This Wednesday, the 23rd, we celebrated the Feast of Trumpets.
As feasts go, Trumpets is pretty low-impact.
From Leviticus 23:23-25:
The Lord said to Moses, “Say to the Israelites: ‘On the first day of the seventh month you are to have a day of Sabbath rest, a sacred assembly commemorated with trumpet blasts. Do no regular work...’”
On that day, we read the story of Joshua and Jericho, as trumpets play largely into the tale. We took it easy at home--we didn't clean or lift anything heavy. And, as our shofar arrived in the mail that day, we spend about a half hour figuring out how to make it sound like anything other than a dying rabbit.
This is what our shofar looks like--link for product page |
Our shofar is a very common ram's horn shofar. They're small, light, and, most importantly for us, cheap. Because they are shorter, it's harder to get a nice sound out of them. They tend to sound higher and a little more "shrieky". I think it has something to do with needing more air/force to make the horn reverberate.
The nicer/easier to use horns are kudu horns. They're about three times and long, and they are spiral-shaped. They don't take as much air to make a sound, and the sound is more mellow.
This is a Kudu |
This is a Kudu shofar |
After about half an hour, each of us was able to coax out a vaguely trumpety-sound, and the horn was starting to smell, so we called it good.
But, why was the horn smelling? Though sellers of shofars usually clean the horns for you--polish them nicely, cut a smooth mouth-hole, and scrub out the insides, it's very hard to get them 100% clean. Renewed by our soggy breath, the shofar was starting to smell like, well, a dead animal.

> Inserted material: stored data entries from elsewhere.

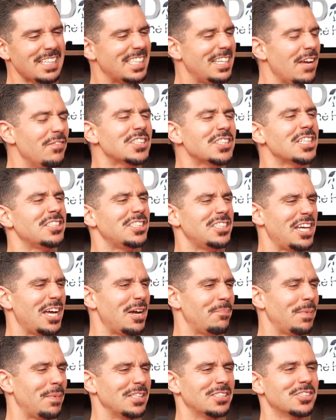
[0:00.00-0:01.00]
Give us a
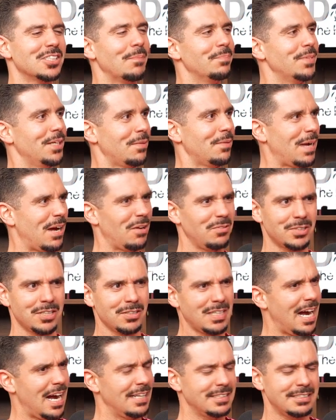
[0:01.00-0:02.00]
tip on something about
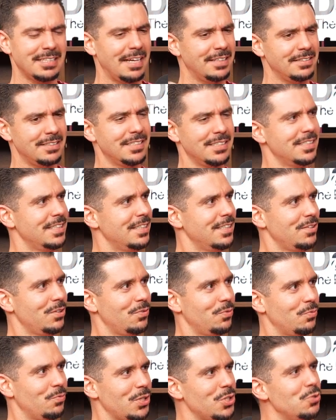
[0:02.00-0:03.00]
content
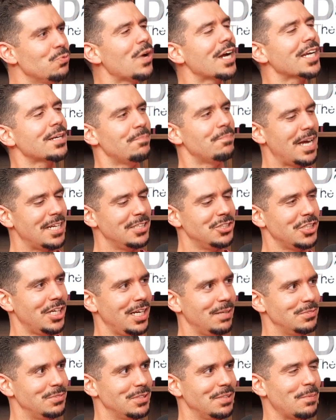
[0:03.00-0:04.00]
What do you recommend,
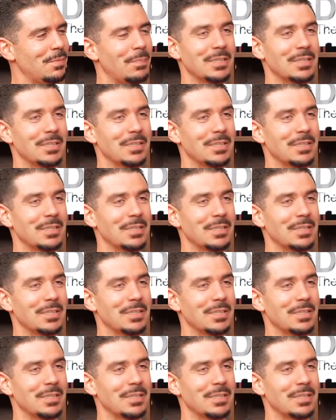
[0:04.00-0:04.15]
James?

Sven looked into it, and we've been applying various cleaning techniques for the last few days to ready it for more practice and the upcoming holidays. Techniques have included--soaking it in vinegar, drying it, and soaking it again in soap and water; soaking it in soap and water and scrubbing out the inside; and packing it full of baking powder for a day, adding hot water and salt, and soaking for another day. With the treatments, it now mostly smells like bone--how a dog's chew toy smells after a small while of vigorous chewing. It's not the best smell in the world, but it's not the worst, either.
I don't have much more to share, so I'll leave you with this video; enjoy the sound of a skilled shofar player :)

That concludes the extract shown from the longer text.